Последний Лель (Есенин, Клюев) - страница 27

Начинается само «психологическое действо» «Денщик перепутал». На подмостках «она», как водится, клубничка с душком, и «он» — золотопогонный офицер, чистяк, дворянин и, конечно, верный слуга царю с отечеством.

Оба — воплощение порядочности, хорошего тона и того рабовладельческого, разбавленного глубоким презрением к народу апломба, которым так гордилась на Руси страшная помещичья каста.

Третье же действующее лицо — денщик. Под ним надо разуметь русский народ, наше великое чудотворное крестьянство, которое автор действа противопоставляет «возлюбленному дворянству» как быдло комолое, свиное корыто, холопскую, собачью душонку. Не лиха, только добра желая, от корней сердца и крови моей пишу я эти строки.

Товарищи! За такие ли духовные достижения умножаются ряды мучеников на красных фронтах?

За такой ли мед духовный в невылазных бедах бьется родимый народушко?
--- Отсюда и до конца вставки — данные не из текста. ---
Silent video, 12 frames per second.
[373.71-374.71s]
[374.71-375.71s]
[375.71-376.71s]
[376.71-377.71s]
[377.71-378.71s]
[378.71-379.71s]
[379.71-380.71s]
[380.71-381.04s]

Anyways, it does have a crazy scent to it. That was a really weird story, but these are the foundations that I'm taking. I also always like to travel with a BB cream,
За такую ли красоту и радость в жизни ушли из жизни кровавыми, страдальческими тенями наши братья — тысячи дорогих товарищей, удавленных, утопленных, четвертованных, сожженных заживо нашими врагами?
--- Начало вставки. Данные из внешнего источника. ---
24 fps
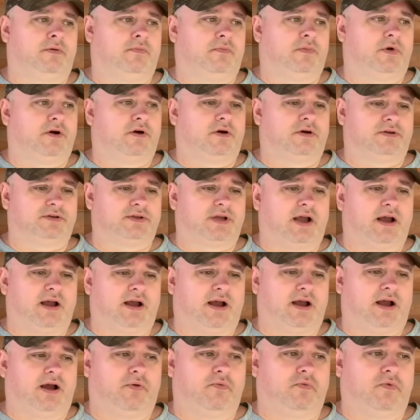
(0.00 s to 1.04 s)
Because I
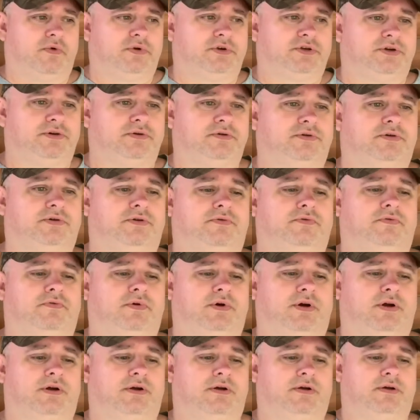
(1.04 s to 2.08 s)
want you to,
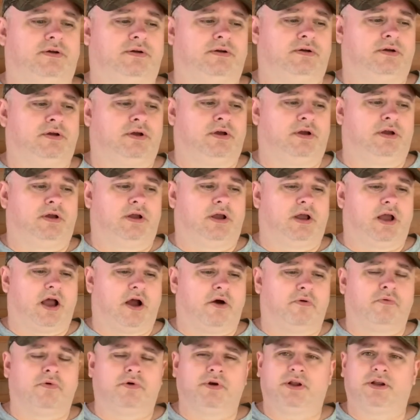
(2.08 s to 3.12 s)
I
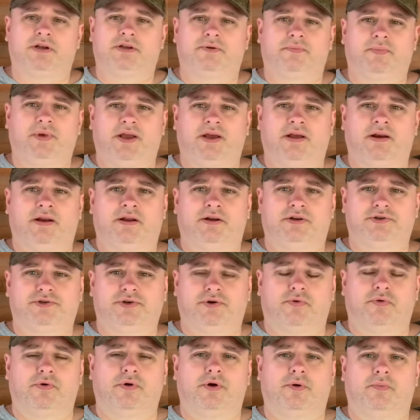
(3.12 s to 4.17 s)
want it to be an
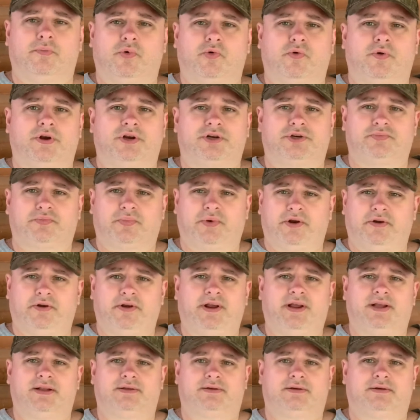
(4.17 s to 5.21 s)
enjoyable
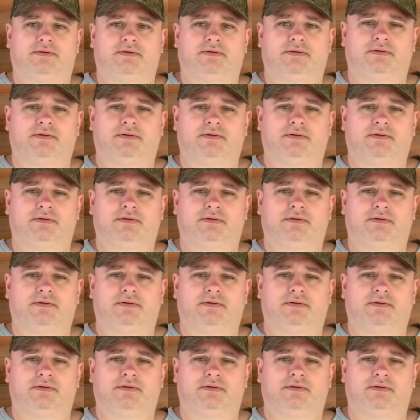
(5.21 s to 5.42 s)
experience.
Невежество, или безнадежность создать что-либо исходящее из бурнопламенных бездн революции, руководит нашими агитпросветами.

Или они, как бывало, фараон, только «для блезиру», в то время как кто-то за их спиной насилует народную душу?

Не знать родословного дерева искусства таким, как оно предстоит красному зрению народа, агитпросветителям, в большинстве своем вышедшим из городских задворок, простительно, но, как хорошо грамотным людям, им должно быть известно, что при разделении России на белую и черную кость существовала хитро слаженная организация, состоящая из продажных борзописцев, двенадцатой пробы художников, стихотворцев и проходимцев с хорошо подвешенным языком.

Вся эта шайка кормилась с барского стола, носила платье с плеча их сиятельств и возглавлялась солидным Новым Временем, в кандальном отделении которого, в братском единении с охранкой, фабриковалось подобие литературы.

Отсюда выходили и здесь одобрялись замыслы патриотических песенников, романов с описанием прелести дворянских гнезд и их героев, непременно графинь и графов, пьес, где выводился народ — немытое рыло, или наоборот — вылощенное до блеска фарфорового пастушка.

В первом случае доказывалось, что подлому народишку без станового не обойтись, во втором же случае в слушателе закреплялось понятие, что под дворянской десницей мужик живет как в медовой бочке, ест писаные пряники, водит на ленточке курчавых барашков, постукивает сафьянными каблучками… Через казарму, школу, театр и церковь вся эта бумажная чума вливалась в народ. Народ, особенно та часть его, которая отслоилась к городскому трактиру, гноился духовно.